Jutta dankte den beiden hilfsbereiten Menschen mit tränenfeuchten Augen.

Dann brach sie auf. Der alte Herr drückte ihr die Hand.

„Also tapfer, Jutta, tapfer! Wenn dich je einmal der Jammer überwältigt in der Gegenwart deiner Mutter, dann sag ihr, du hättest Zahnschmerzen. Es hilft nichts, Kind! Wenn du dir und Lena die Mutter erhalten willst, dann musst du den Schein aufrechterhalten.“

Jutta biss die Zähne zusammen. Etwas von ihrer alten Energie lag um den blassen Mund.

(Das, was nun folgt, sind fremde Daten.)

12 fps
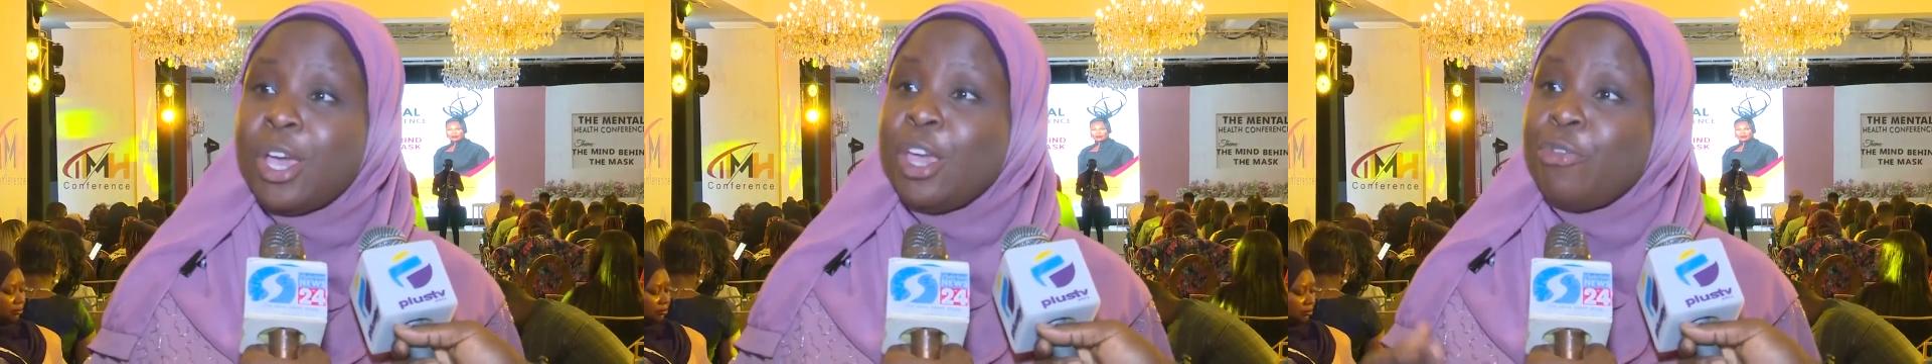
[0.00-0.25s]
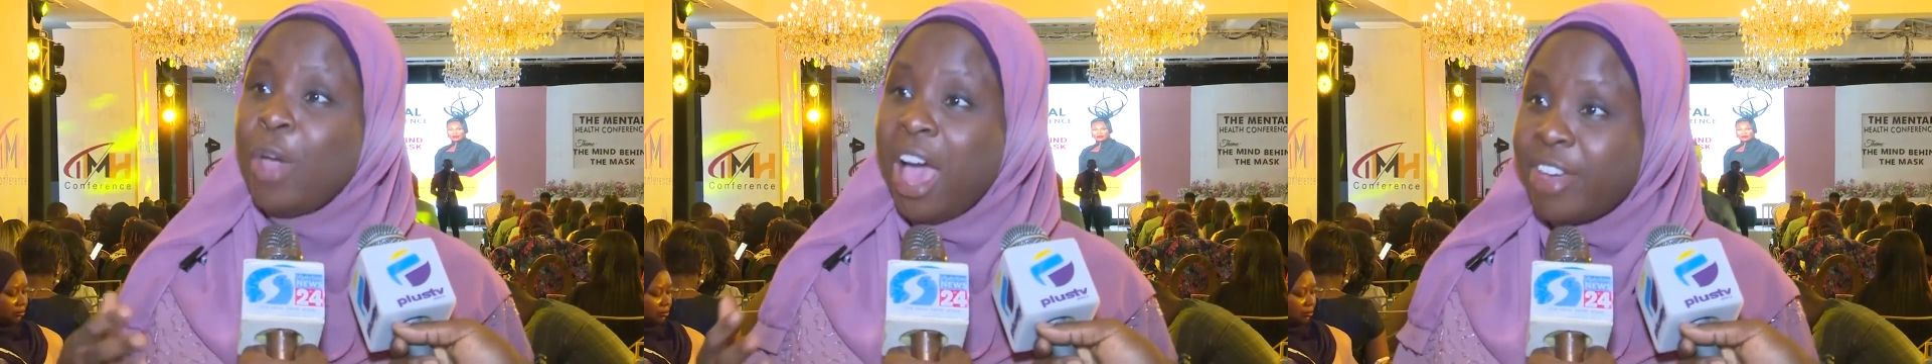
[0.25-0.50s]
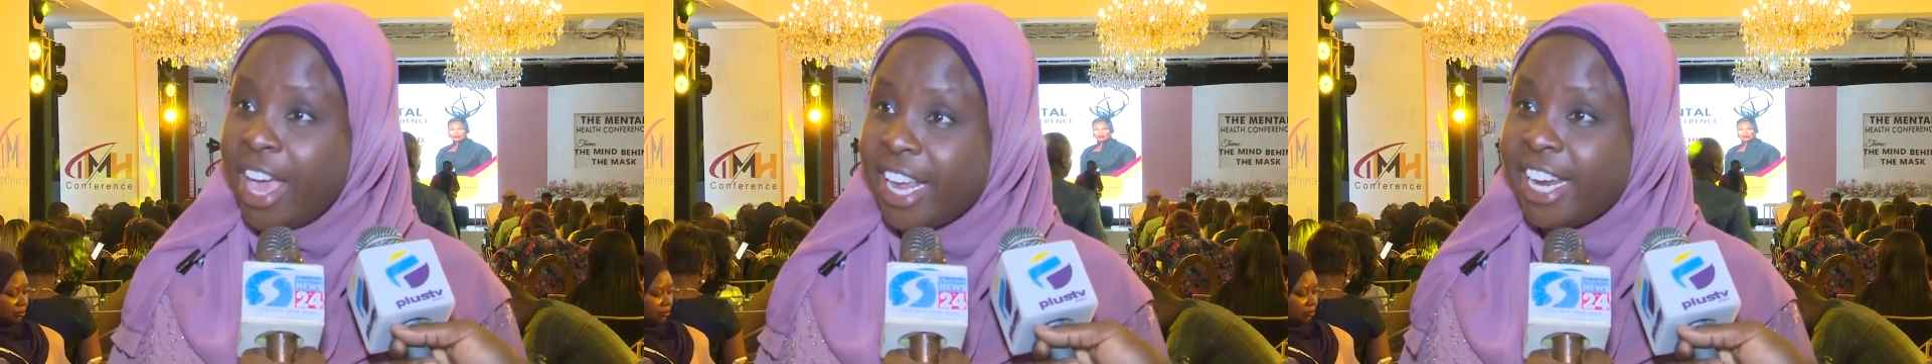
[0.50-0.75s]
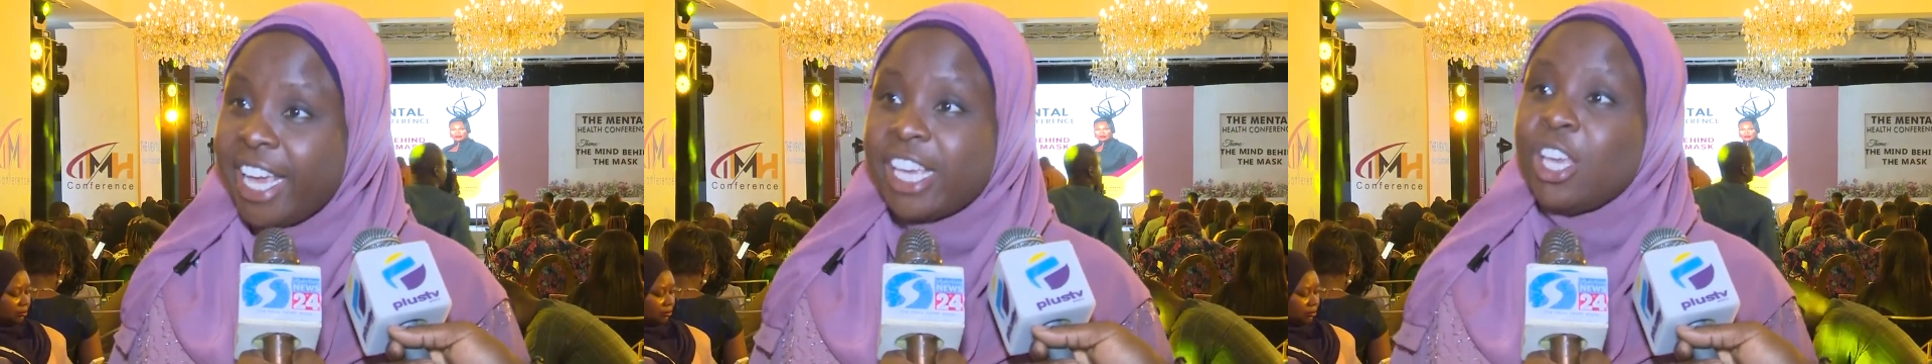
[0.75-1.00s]
If you have a
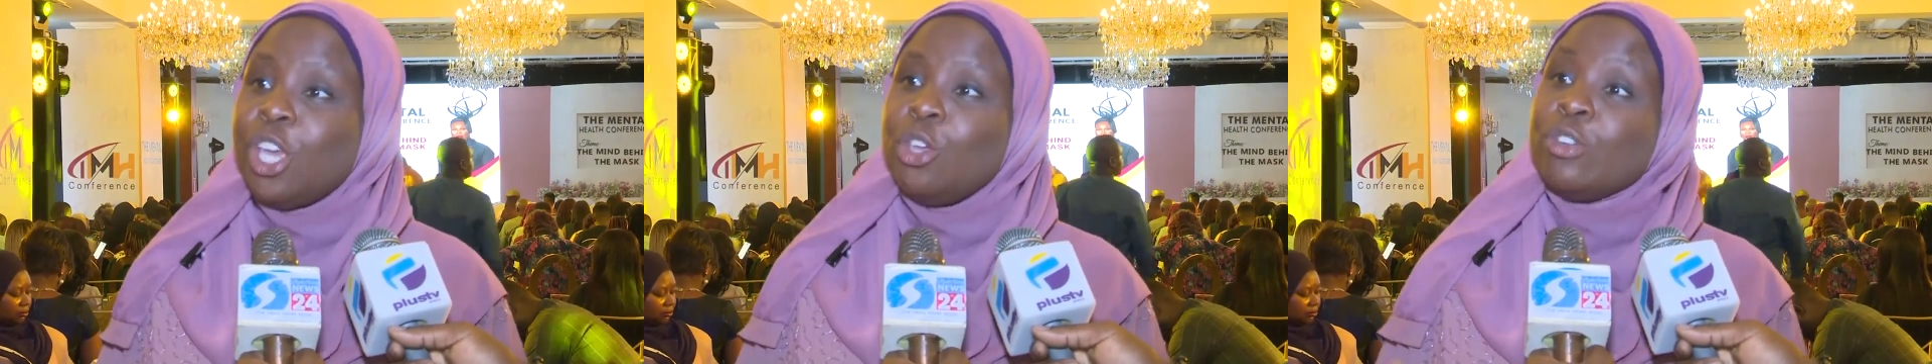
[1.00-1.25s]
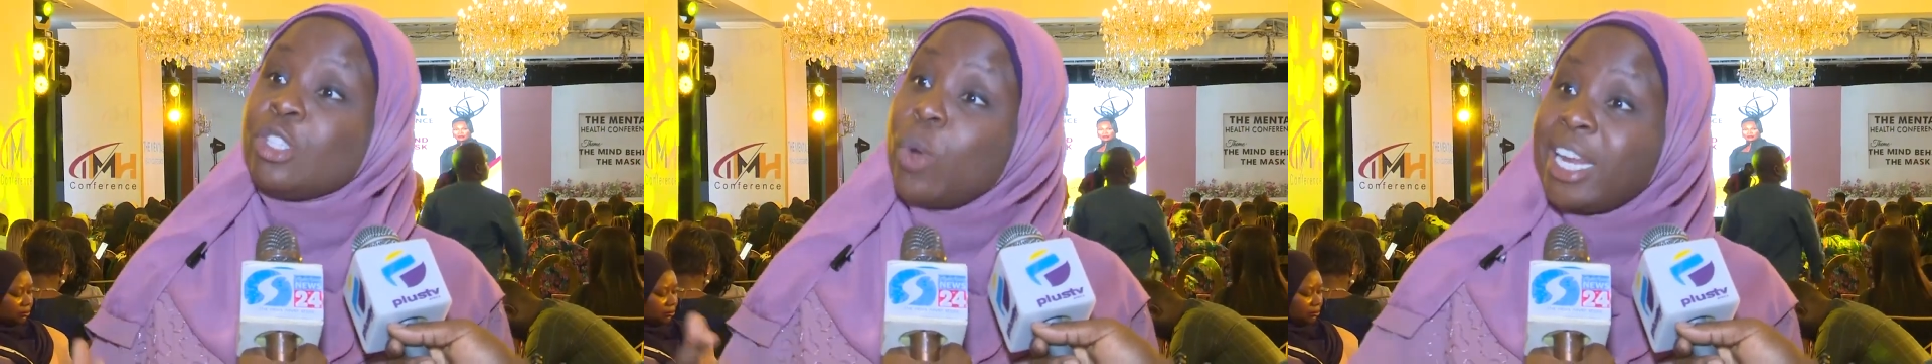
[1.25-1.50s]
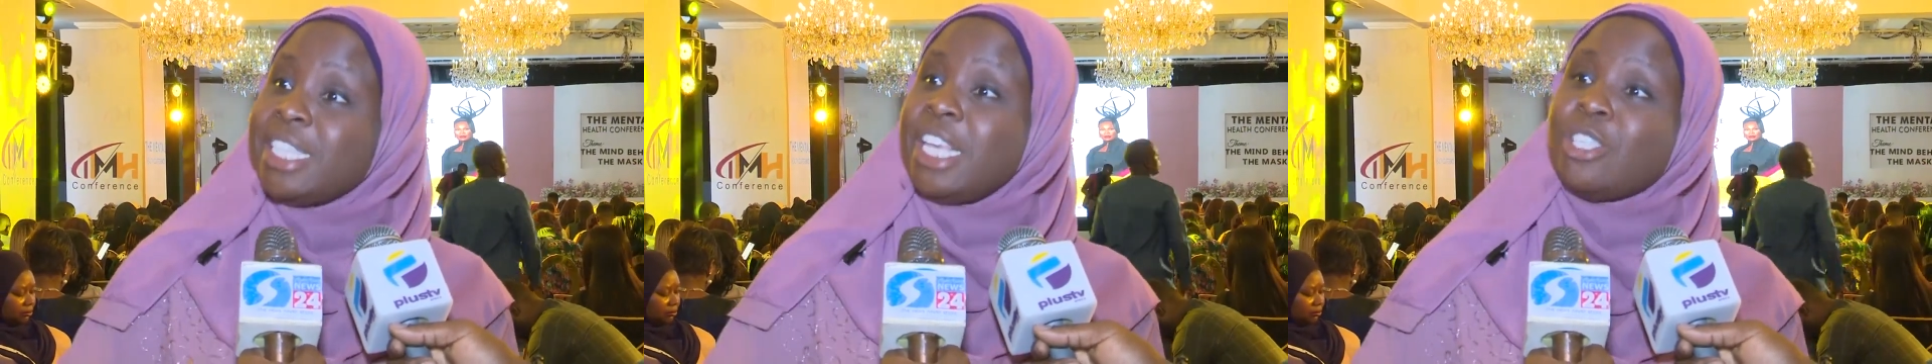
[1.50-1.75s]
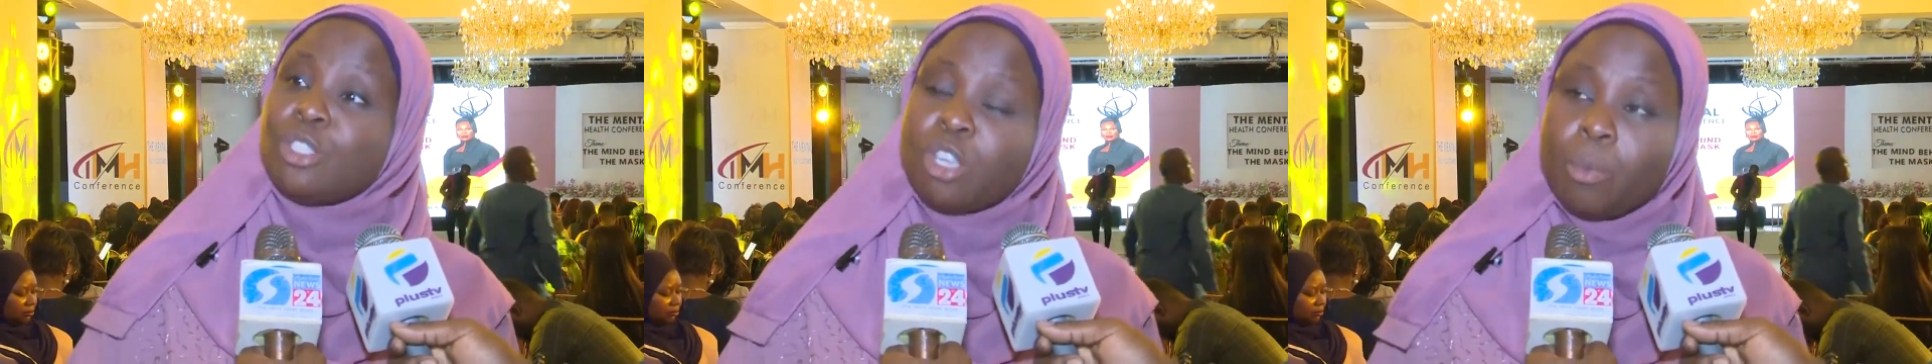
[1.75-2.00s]
headache, you quickly
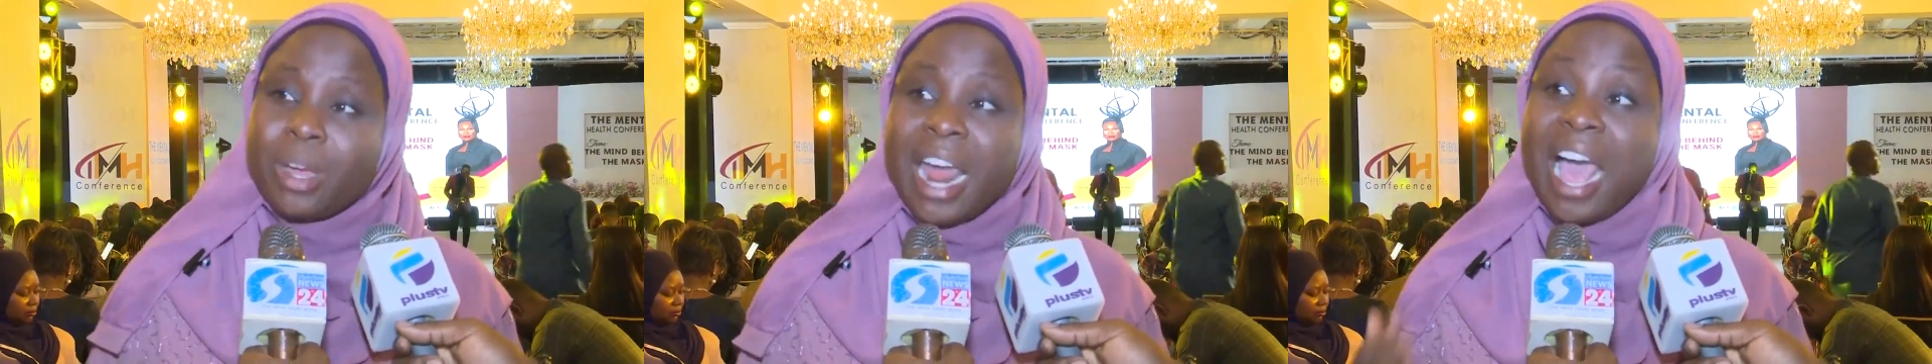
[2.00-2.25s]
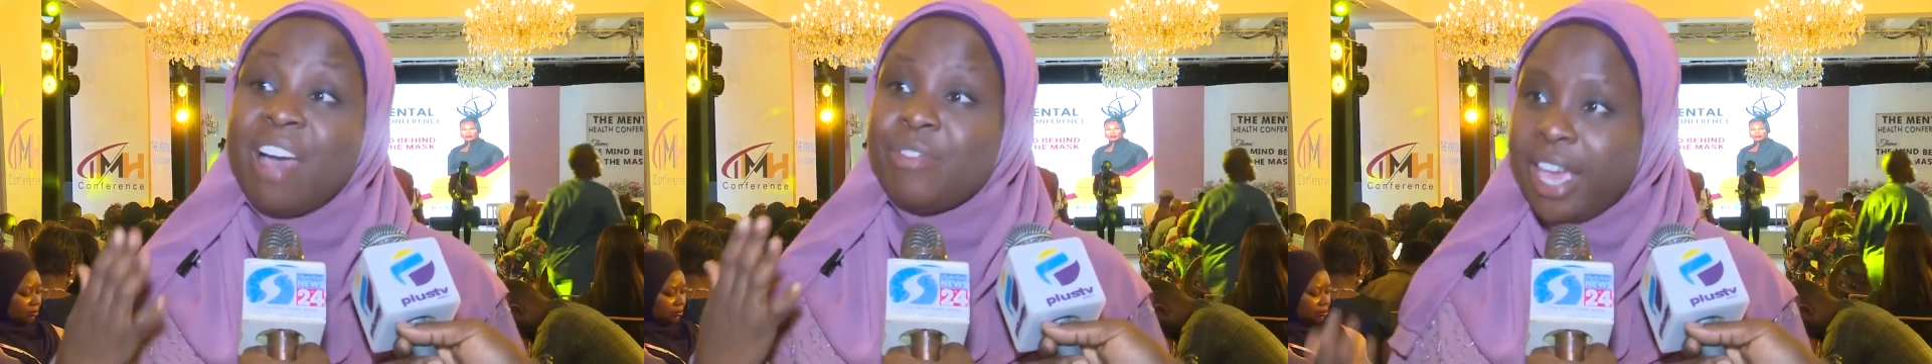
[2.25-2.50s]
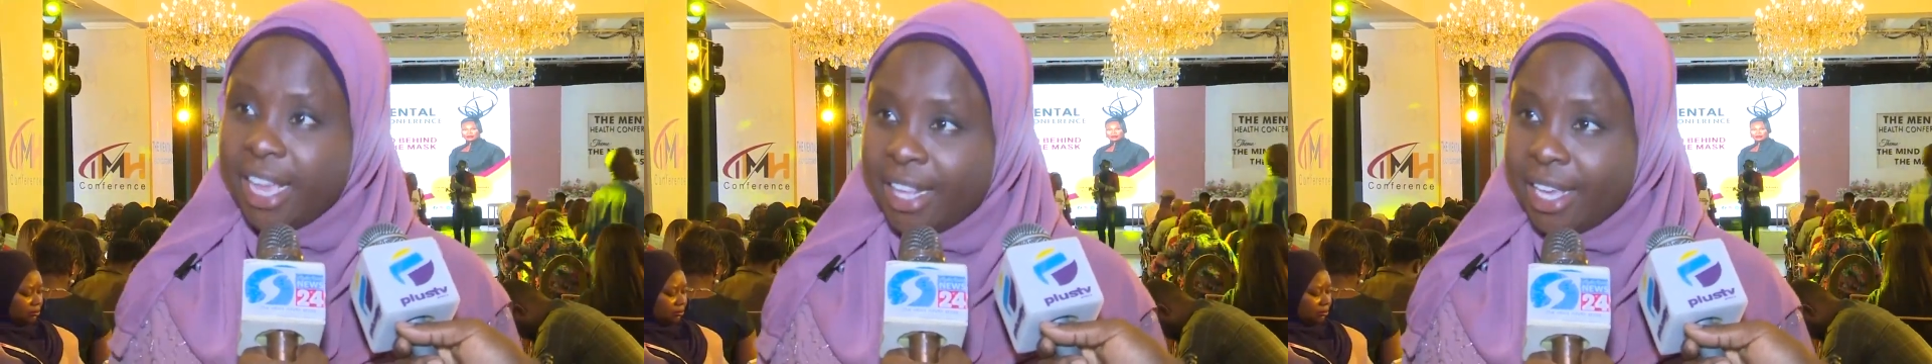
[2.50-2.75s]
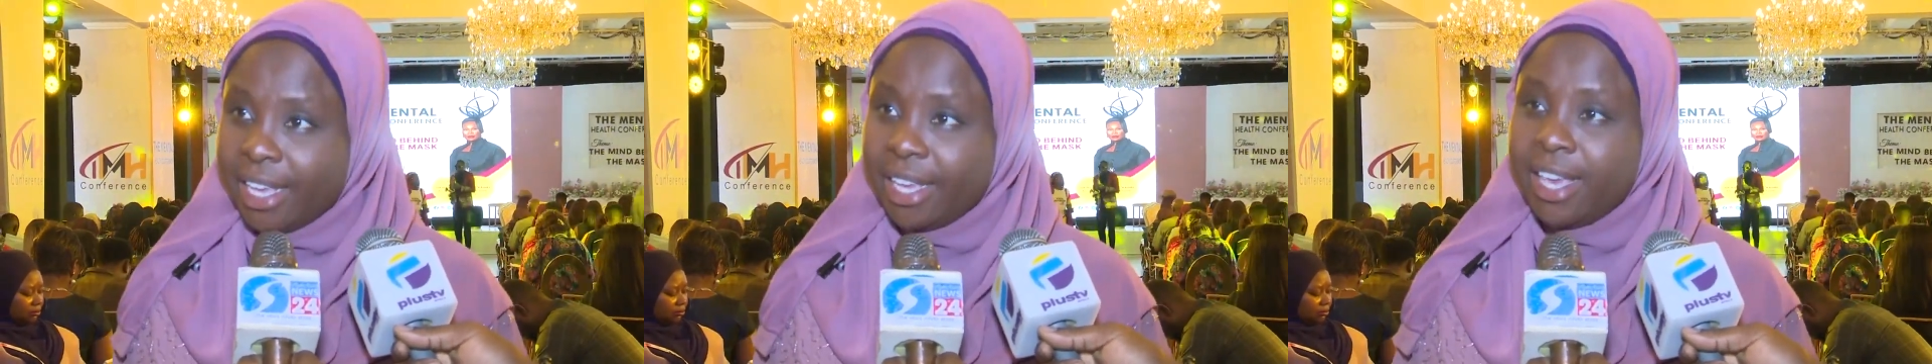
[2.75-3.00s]
say to someone, "I have a
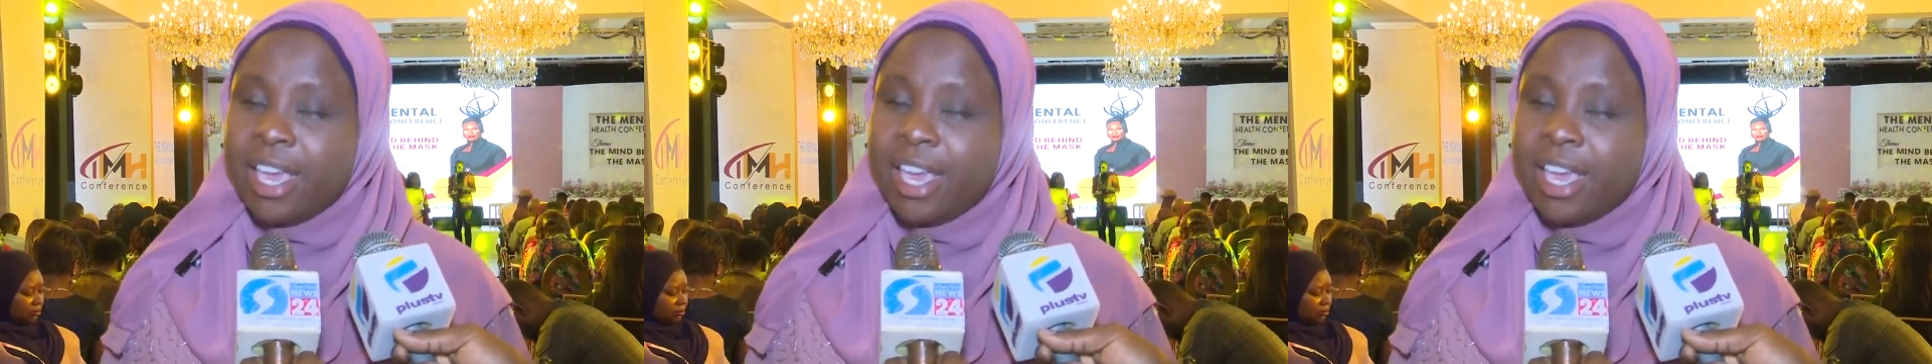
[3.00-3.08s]
headache."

„Es muss gehen! Gott mag mir verzeihen, dass ich meiner armen Mutter diese Komödie vorspiele. Adieu, ihr lieben, guten Freunde, habt vielen Dank. Wenn ich euch jetzt nicht hätte!“

Jutta erfuhr von Minna, dass die Mutter ihre Abwesenheit gar nicht bemerkt habe.

Als sie am Wohnzimmer vorüber in ihr Arbeitszimmer gehen wollte, blieb sie einen Moment vor der Tür stehen, als wollte sie hineingehen. Aber sie vermochte es nicht, sie fürchtete sich geradezu, der Mutter in die Augen zu blicken.